Erfährt die KESB, dass eine Person urteilsunfähig wurde, prüft sie von Amtes wegen, ob ein Vorsorgeauftrag vorliegt und ob dieser gültig und ausreichend ist. Sie zieht die erforderlichen Erkundigungen ein und ordnet nötigenfalls ein Gutachten einer sachverständigen Person an um festzustellen, ob die im Vorsorgeauftrag genannte Person im konkreten Fall geeignet ist, den Auftrag zu übernehmen. Ist dies der Fall und nimmt die Person den Auftrag an, weist die KESB sie auf ihre Pflichten hin und händigt ihr den Vorsorgeauftrag aus.
Fristen & Formvorschriften
Die handlungsfähige Person muss den Vorsorgeauftrag
• vollständig eigenhändig schreiben, datieren und unterzeichnen oder
• öffentlich beurkunden lassen.
Für den Widerruf gelten die gleichen Formvorschriften. Die urteilsfähige Person kann den Vorsorgeauftrag auch widerrufen, indem sie die Urkunde und allenfalls hinterlegte Vorsorgeaufträge vernichtet.
Patientenverfügung
Eine urteilsfähige Person kann in einer Patientenverfügung festlegen, welchen medizinischen Massnahmen sie im Fall seiner Urteilsunfähigkeit zustimmt oder nicht zustimmt.
Wird eine Person urteilsunfähig und ist in ärztlicher Behandlung, klärt ihre Ärztin ab, ob eine Patientenverfügung vorliegt. Ist dies der Fall, handelt die Ärztin gemäss dieser Verfügung, sofern sie gültig und rechtmässig ist.

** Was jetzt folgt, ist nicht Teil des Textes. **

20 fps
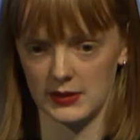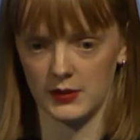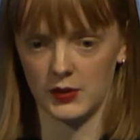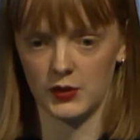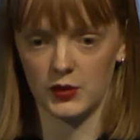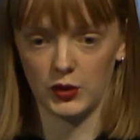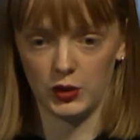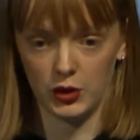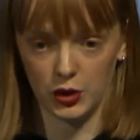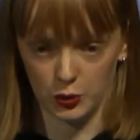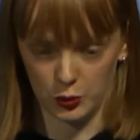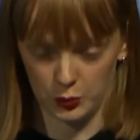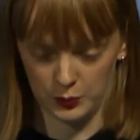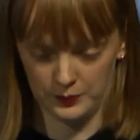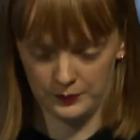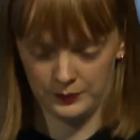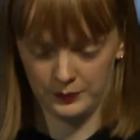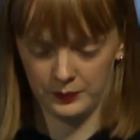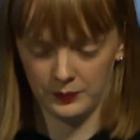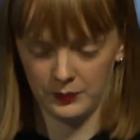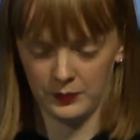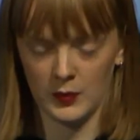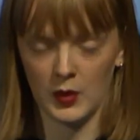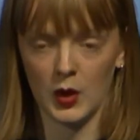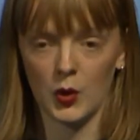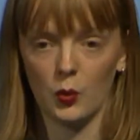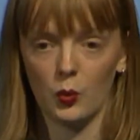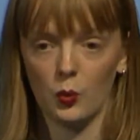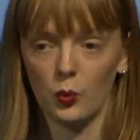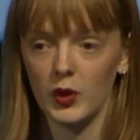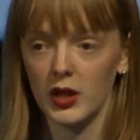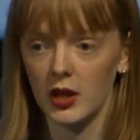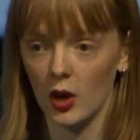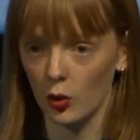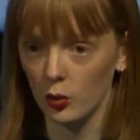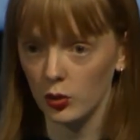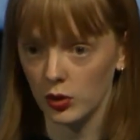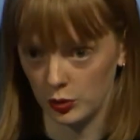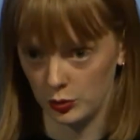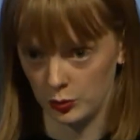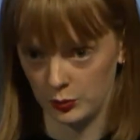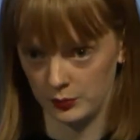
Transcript: to you. We owe you.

Die der urteilsunfähigen Person nahestehenden Personen können sich an die KESB wenden, wenn sie Zweifel an der Korrektheit der Patientenverfügung oder deren Umsetzung haben.
siehe auch: «Darf ich eine Bluttransfusion aus religiösen Gründen ablehnen?» und «Darf ich meine Konkubinatspartnerin im Spital besuchen?»
Fristen & Formvorschriften
Die urteilsfähige Person
• muss die Patientenverfügung schriftlich errichten, datieren und unterzeichnen
• kann die Patientenverfügung auf seiner Versichertenkarte eintragen lassen. siehe auch: «Welche Daten befinden sich auf meiner Versichertenkarte?»
Für den Widerruf gelten die gleichen Formvorschriften. Die urteilsfähige Person kann die Patientenverfügung auch widerrufen, indem sie die Patientenverfügung und allfällige hinterlegte Kopien vernichtet.
Bei Zweifeln im Zusammenhang mit der Patientenverfügung müssen sich die der urteilsunfähigen Person nahestehenden Personen schriftlich an die KESB wenden.
Unterstützung durch die Familie / nichtbehördliche Dienste
Ohne gültigen und anwendbaren Vorsorgeauftrag und/oder Patientenverfügung prüft die KESB, sobald sie von der Urteilsunfähigkeit einer Person erfährt, ob diese von ihrer Familie, einer anderen nahestehenden Person oder von privaten oder öffentlichen Diensten eine geeignete Unterstützung erhält.
Die Ehegattin oder der eingetragene Lebenspartner hat ein gesetzliches Vertretungsrecht, solange sie/er mit der urteilsunfähigen Person zusammen lebt. oder ihr regelmässig Beistand leistet. Dieses Vertretungsrecht umfasst insbesondere die Regelung des täglichen Unterhalts. Die KESB greift nur in die Vertretungsbefugnisse ein, wenn die Interessen der urteilsunfähigen Person gefährdet oder nicht mehr gewahrt sind.
Die KESB klärt den Sachverhalt ab um zu prüfen, ob die nichtbehördliche Unterstützung ausreicht. Sie berücksichtigt dabei die Belastung und den Schutz von Angehörigen und Dritten.